◆ **Your task**: Give every entry again, exactly as it stands.

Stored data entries
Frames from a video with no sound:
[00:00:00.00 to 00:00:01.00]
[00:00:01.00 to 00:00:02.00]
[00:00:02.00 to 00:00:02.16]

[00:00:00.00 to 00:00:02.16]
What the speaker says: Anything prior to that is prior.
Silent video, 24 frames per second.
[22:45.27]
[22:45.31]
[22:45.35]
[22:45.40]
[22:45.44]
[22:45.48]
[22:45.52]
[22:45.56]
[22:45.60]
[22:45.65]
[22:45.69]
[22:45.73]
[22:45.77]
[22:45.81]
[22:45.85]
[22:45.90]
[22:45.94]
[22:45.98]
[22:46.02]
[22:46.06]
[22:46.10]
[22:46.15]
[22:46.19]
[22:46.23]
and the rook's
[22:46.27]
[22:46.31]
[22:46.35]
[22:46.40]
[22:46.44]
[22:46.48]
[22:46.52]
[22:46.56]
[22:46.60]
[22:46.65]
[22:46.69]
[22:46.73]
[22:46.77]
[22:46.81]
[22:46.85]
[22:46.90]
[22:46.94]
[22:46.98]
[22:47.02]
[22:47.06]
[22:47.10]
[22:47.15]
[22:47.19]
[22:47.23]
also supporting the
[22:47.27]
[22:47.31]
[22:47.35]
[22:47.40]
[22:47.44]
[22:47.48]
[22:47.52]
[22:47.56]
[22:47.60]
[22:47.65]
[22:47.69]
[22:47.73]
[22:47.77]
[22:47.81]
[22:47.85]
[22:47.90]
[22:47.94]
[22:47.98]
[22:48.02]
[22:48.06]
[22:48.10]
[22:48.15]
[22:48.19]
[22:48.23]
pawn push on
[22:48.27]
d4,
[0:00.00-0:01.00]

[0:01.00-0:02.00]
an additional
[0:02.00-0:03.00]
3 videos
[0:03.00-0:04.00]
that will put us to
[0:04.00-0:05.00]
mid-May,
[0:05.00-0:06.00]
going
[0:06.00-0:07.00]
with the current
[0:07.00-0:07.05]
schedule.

◆ **Response box**:
Frames from a video with no sound:
[00:00:00.00 to 00:00:01.00]
[00:00:01.00 to 00:00:02.00]
[00:00:02.00 to 00:00:02.16]

[00:00:00.00 to 00:00:02.16]
What the speaker says: Anything prior to that is prior.
Silent video, 24 frames per second.
[22:45.27]
[22:45.31]
[22:45.35]
[22:45.40]
[22:45.44]
[22:45.48]
[22:45.52]
[22:45.56]
[22:45.60]
[22:45.65]
[22:45.69]
[22:45.73]
[22:45.77]
[22:45.81]
[22:45.85]
[22:45.90]
[22:45.94]
[22:45.98]
[22:46.02]
[22:46.06]
[22:46.10]
[22:46.15]
[22:46.19]
[22:46.23]
and the rook's
[22:46.27]
[22:46.31]
[22:46.35]
[22:46.40]
[22:46.44]
[22:46.48]
[22:46.52]
[22:46.56]
[22:46.60]
[22:46.65]
[22:46.69]
[22:46.73]
[22:46.77]
[22:46.81]
[22:46.85]
[22:46.90]
[22:46.94]
[22:46.98]
[22:47.02]
[22:47.06]
[22:47.10]
[22:47.15]
[22:47.19]
[22:47.23]
also supporting the
[22:47.27]
[22:47.31]
[22:47.35]
[22:47.40]
[22:47.44]
[22:47.48]
[22:47.52]
[22:47.56]
[22:47.60]
[22:47.65]
[22:47.69]
[22:47.73]
[22:47.77]
[22:47.81]
[22:47.85]
[22:47.90]
[22:47.94]
[22:47.98]
[22:48.02]
[22:48.06]
[22:48.10]
[22:48.15]
[22:48.19]
[22:48.23]
pawn push on
[22:48.27]
d4,
[0:00.00-0:01.00]

[0:01.00-0:02.00]
an additional
[0:02.00-0:03.00]
3 videos
[0:03.00-0:04.00]
that will put us to
[0:04.00-0:05.00]
mid-May,
[0:05.00-0:06.00]
going
[0:06.00-0:07.00]
with the current
[0:07.00-0:07.05]
schedule.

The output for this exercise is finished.